[ARVADOS] created: 79deba45d38e64a10105526f4cf2d5fccbc4916a
git at public.curoverse.com
git at public.curoverse.com
Tue Sep 30 21:33:28 EDT 2014
at 79deba45d38e64a10105526f4cf2d5fccbc4916a (commit)
commit 79deba45d38e64a10105526f4cf2d5fccbc4916a
Author: Peter Amstutz <peter.amstutz at curoverse.com>
Date: Fri Sep 26 14:53:02 2014 -0400
3859: Add --local-job to explicitly specify whether job is "local" or not. Fix
overly clever code to count number of successes/failures in
arv-run-pipeline-instance.
diff --git a/sdk/cli/bin/arv-run-pipeline-instance b/sdk/cli/bin/arv-run-pipeline-instance
index ded7ab1..dbb00bd 100755
--- a/sdk/cli/bin/arv-run-pipeline-instance
+++ b/sdk/cli/bin/arv-run-pipeline-instance
@@ -551,7 +551,7 @@ class WhRunPipelineInstance
report_status
begin
require 'open3'
- Open3.popen3("arv-crunch-job", "--force-unlock",
+ Open3.popen3("arv-crunch-job", "--force-unlock", "--local-job",
"--job", c[:job][:uuid]) do |stdin, stdout, stderr, wait_thr|
debuglog "arv-crunch-job pid #{wait_thr.pid} started", 0
stdin.close
@@ -652,7 +652,7 @@ class WhRunPipelineInstance
end
end
end
- elsif c[:job][:state] == "Running"
+ elsif ["Queued", "Running"].include? c[:job][:state]
# Job is still running
moretodo = true
elsif c[:job][:state] == "Cancelled"
@@ -689,8 +689,8 @@ class WhRunPipelineInstance
c_in_state = @components.values.group_by { |c|
c[:job] and c[:job][:state]
}
- succeeded = c_in_state["Complete"].count
- failed = c_in_state["Failed"].count + c_in_state["Cancelled"].count
+ succeeded = c_in_state["Complete"].andand.count || 0
+ failed = (c_in_state["Failed"].andand.count || 0) + (c_in_state["Cancelled"].andand.count || 0)
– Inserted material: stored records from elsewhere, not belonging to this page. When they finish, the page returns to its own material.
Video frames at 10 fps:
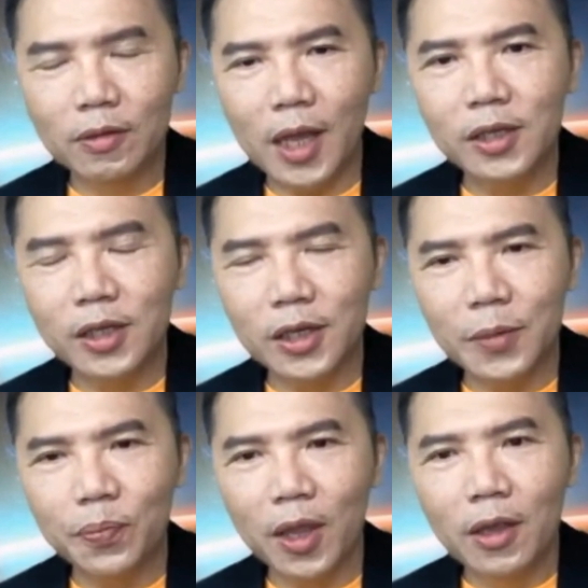但
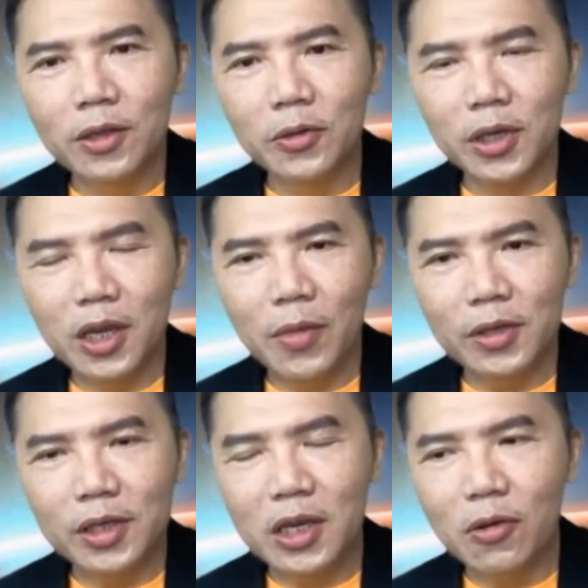是，就是因为
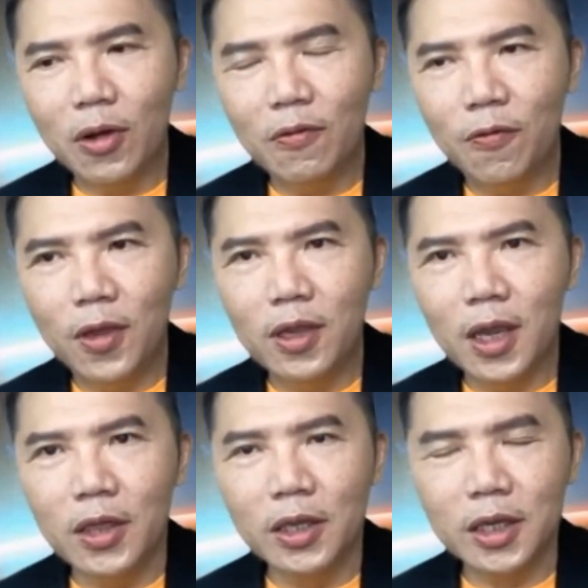新冠肺
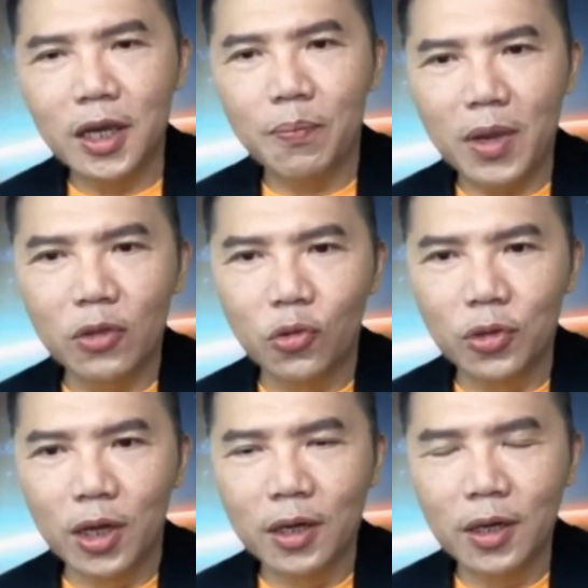炎的这个病毒
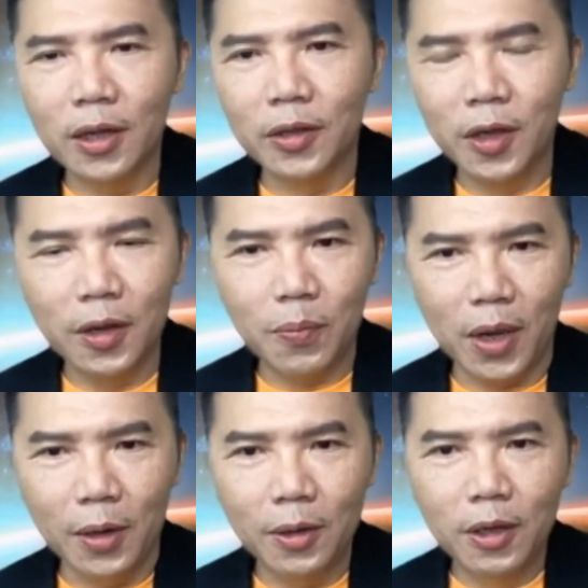呢，很特
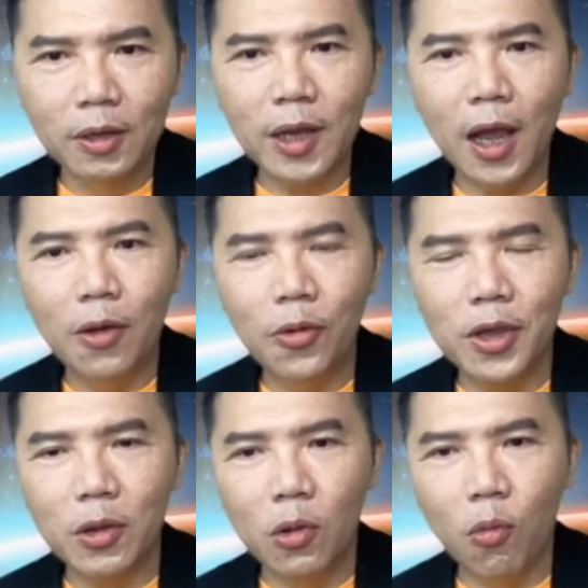别。它
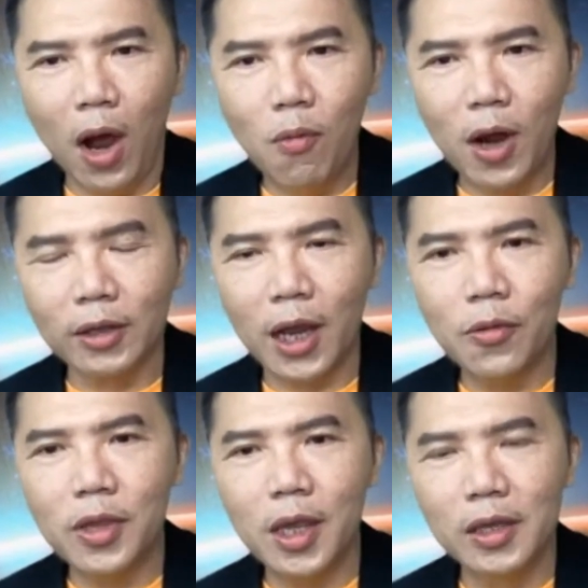会往往它
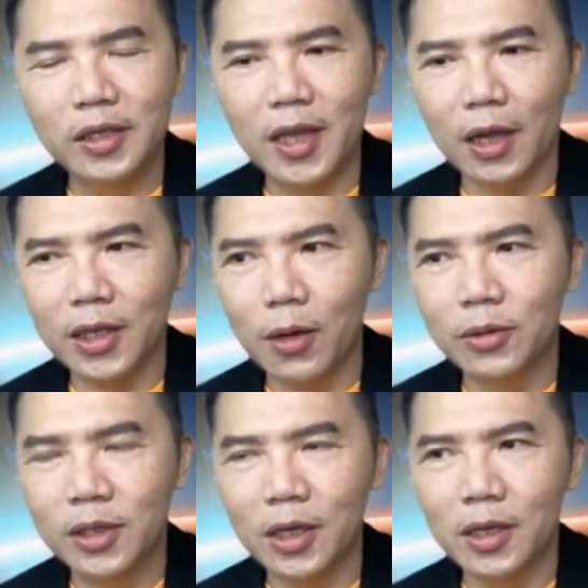会影响到
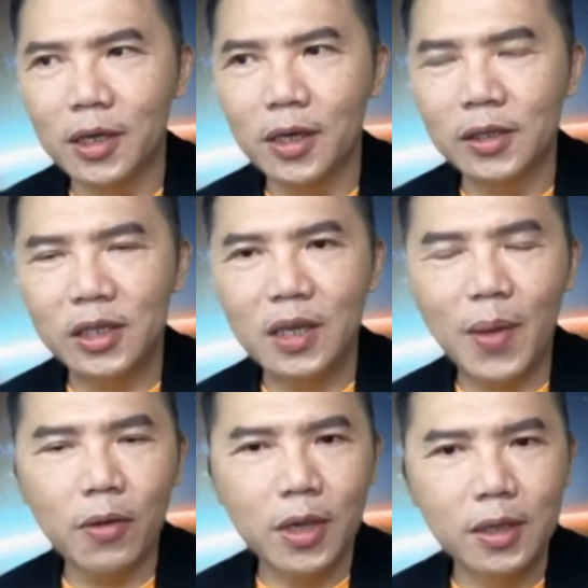整个细
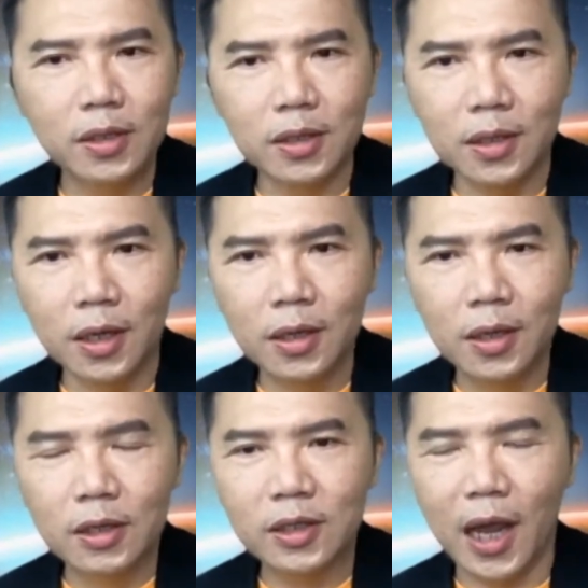胞因子呢
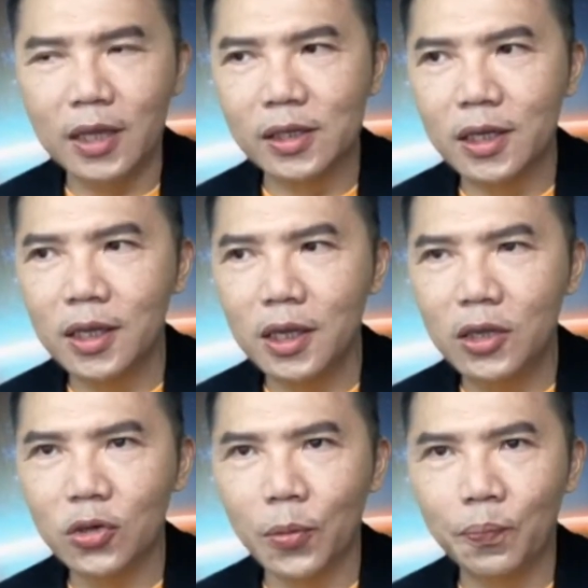产生的一
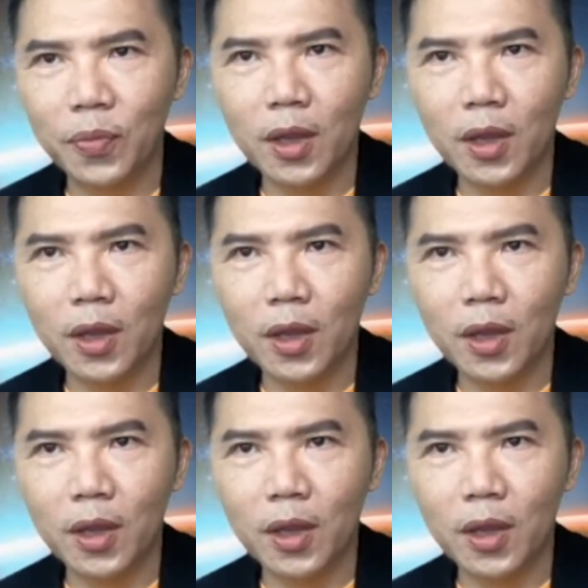种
ended = succeeded + failed
success = (succeeded == @components.length)
diff --git a/sdk/cli/bin/crunch-job b/sdk/cli/bin/crunch-job
index 2a4675b..c0baa30 100755
--- a/sdk/cli/bin/crunch-job
+++ b/sdk/cli/bin/crunch-job
@@ -112,7 +112,9 @@ my $jobspec;
my $job_api_token;
my $no_clear_tmp;
my $resume_stash;
+my $local_job;
GetOptions('force-unlock' => \$force_unlock,
+ 'local-job' => \$local_job,
'git-dir=s' => \$git_dir,
'job=s' => \$jobspec,
'job-api-token=s' => \$job_api_token,
@@ -126,7 +128,9 @@ if (defined $job_api_token) {
my $have_slurm = exists $ENV{SLURM_JOBID} && exists $ENV{SLURM_NODELIST};
my $job_has_uuid = $jobspec =~ /^[-a-z\d]+$/;
-my $local_job = !$job_has_uuid;
+if (!$local_job) {
+ $local_job = !$job_has_uuid;
+}
$SIG{'USR1'} = sub
commit d79ca2ad99aceb528b1033a73035e6961aa25ba7
Author: Peter Amstutz <peter.amstutz at curoverse.com>
Date: Fri Sep 26 13:53:06 2014 -0400
3859: Move job locking up earlier in crunch-job. Don't try to lock the job
when running locally.
diff --git a/sdk/cli/bin/crunch-job b/sdk/cli/bin/crunch-job
index fffa9d1..2a4675b 100755
--- a/sdk/cli/bin/crunch-job
+++ b/sdk/cli/bin/crunch-job
@@ -153,30 +153,15 @@ if ($job_has_uuid)
{
$Job = $arv->{'jobs'}->{'get'}->execute('uuid' => $jobspec);
if (!$force_unlock) {
- # If some other crunch-job process has grabbed this job (or we see
- # other evidence that the job is already underway) we exit
- # EX_TEMPFAIL so crunch-dispatch (our parent process) doesn't
- # mark the job as failed.
- if ($Job->{'is_locked_by_uuid'}) {
- Log(undef, "Job is locked by " . $Job->{'is_locked_by_uuid'});
- exit EX_TEMPFAIL;
- }
- if ($Job->{'state'} ne 'Queued') {
- Log(undef, "Job state is " . $Job->{'state'} . ", but I can only start queued jobs.");
- exit EX_TEMPFAIL;
- }
- if ($Job->{'success'} ne undef) {
- Log(undef, "Job 'success' flag (" . $Job->{'success'} . ") is not null");
- exit EX_TEMPFAIL;
- }
- if ($Job->{'running'}) {
- Log(undef, "Job 'running' flag is already set");
- exit EX_TEMPFAIL;
- }
- if ($Job->{'started_at'}) {
- Log(undef, "Job 'started_at' time is already set (" . $Job->{'started_at'} . ")");
- exit EX_TEMPFAIL;
- }
+ # Claim this job, and make sure nobody else does
+ eval {
+ # lock() sets is_locked_by_uuid and changes state to Running.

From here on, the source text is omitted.